Когда закончился выпуск «Новостей», бабушка выключила телевизор и сказала со вздохом:
— Хоть бы изредка нам показывали что-нибудь приятное. То, что творится сейчас, не может не удручать. Интересно, что подумала бы твоя кукла о мире, в котором мы живём, если бы умела думать?
— Ну, как тебе телевизор? — спросил Нед позже, когда они с куклой вернулись в его комнату.

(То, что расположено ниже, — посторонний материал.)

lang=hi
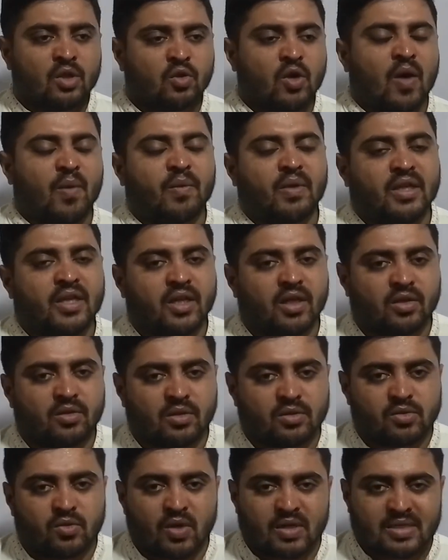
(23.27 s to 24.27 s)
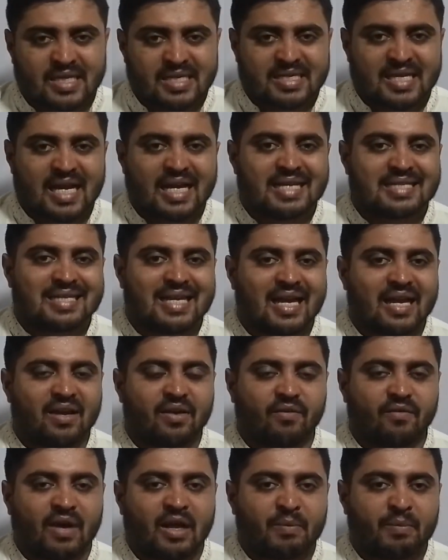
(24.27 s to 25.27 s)
तो आपका ये जो एक्सरसाइज है
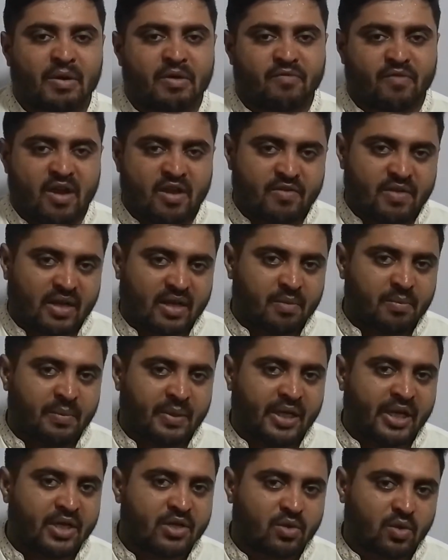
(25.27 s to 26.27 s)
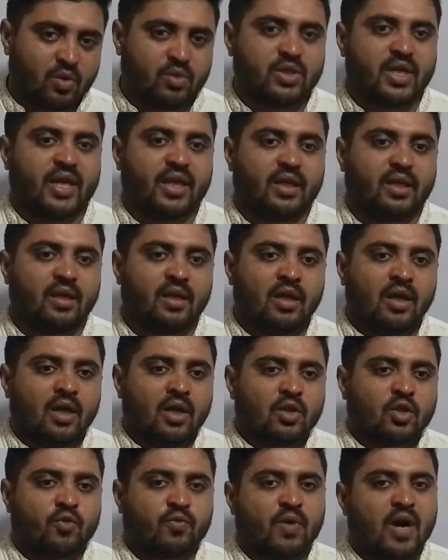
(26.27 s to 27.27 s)
वन पॉइंट फाइव ये कम्प्लीट हो जाएगी
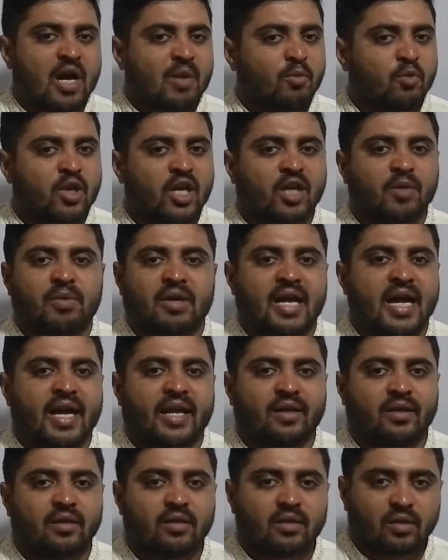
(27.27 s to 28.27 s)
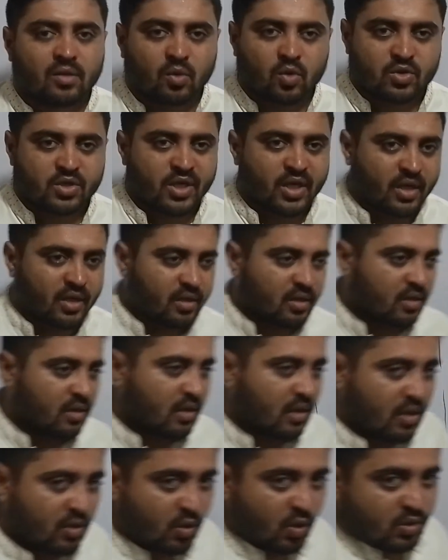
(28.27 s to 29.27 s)
तो फार्मूले के बगैर कुछ नहीं
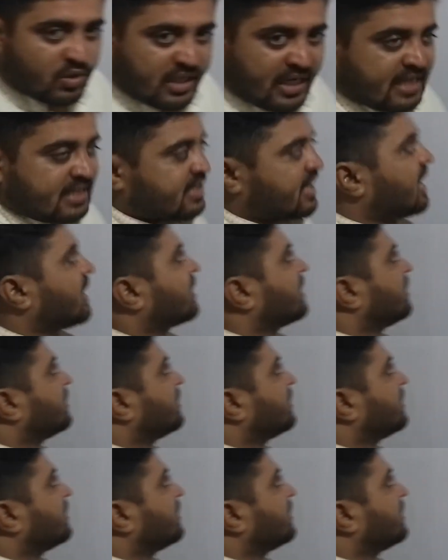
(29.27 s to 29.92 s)
तो चलें स्टार्ट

— Потрясающе! — воскликнула Леди Дейзи. — Сколько всяких открытий и изобретений! У нас, разумеется, были фотографии — как бы мне хотелось показать тебе ту, на которой моя дорогая Виктория, — но движущиеся фотографии, цветные, которые рассказывают о том, что происходит где-то именно в этот момент! Невероятно! И эти громадные самолёты, на которых сотни людей могут долететь, скажем, до Америки за считаные часы! И астронавты, плавающие и кувыркающиеся в воздухе, и машины, которые знают ответы на все вопросы… Кстати, как они называются?
— Компьютеры.
— Да. Столько новых слов надо запомнить!
— Ну конечно, многое стало совсем другим, — кивнул Нед.
— А что-то совсем не изменилось, — произнесла Леди Дейзи с иронией. — Разве только стало ещё хуже. Везде войны, жестокость, голод. Люди научились многому, но не преуспели в том, чтобы любить друг друга.
— Должно быть, люди выглядят совсем по-другому?